EXERCISE:
Each record must be returned exactly, apart from the pictures, which stay out.

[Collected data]
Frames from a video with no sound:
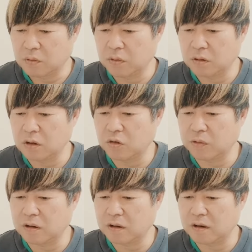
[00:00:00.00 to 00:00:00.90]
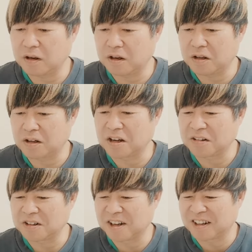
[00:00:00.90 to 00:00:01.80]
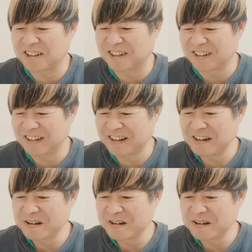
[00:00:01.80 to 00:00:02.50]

この池のお店からいた客が確定された。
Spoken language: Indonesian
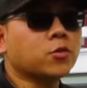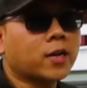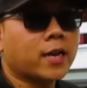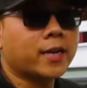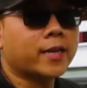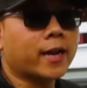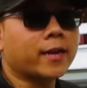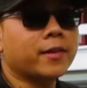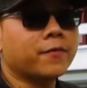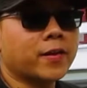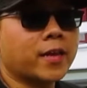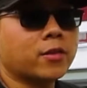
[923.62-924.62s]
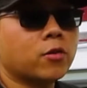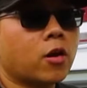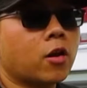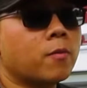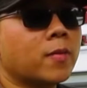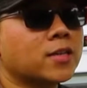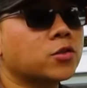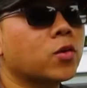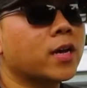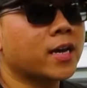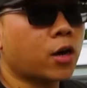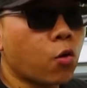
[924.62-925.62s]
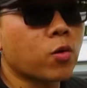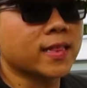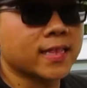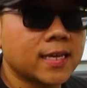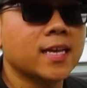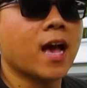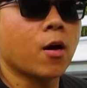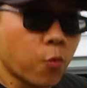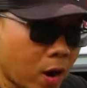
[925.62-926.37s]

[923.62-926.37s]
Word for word: nggak suka dari Grand Livina itu kalau masuk ke row ketiga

ANSWER TO THIS EXERCISE:
Frames from a video with no sound:
[00:00:00.00 to 00:00:00.90]
[00:00:00.90 to 00:00:01.80]
[00:00:01.80 to 00:00:02.50]

この池のお店からいた客が確定された。
Spoken language: Indonesian
[923.62-924.62s]
[924.62-925.62s]
[925.62-926.37s]

[923.62-926.37s]
Word for word: nggak suka dari Grand Livina itu kalau masuk ke row ketiga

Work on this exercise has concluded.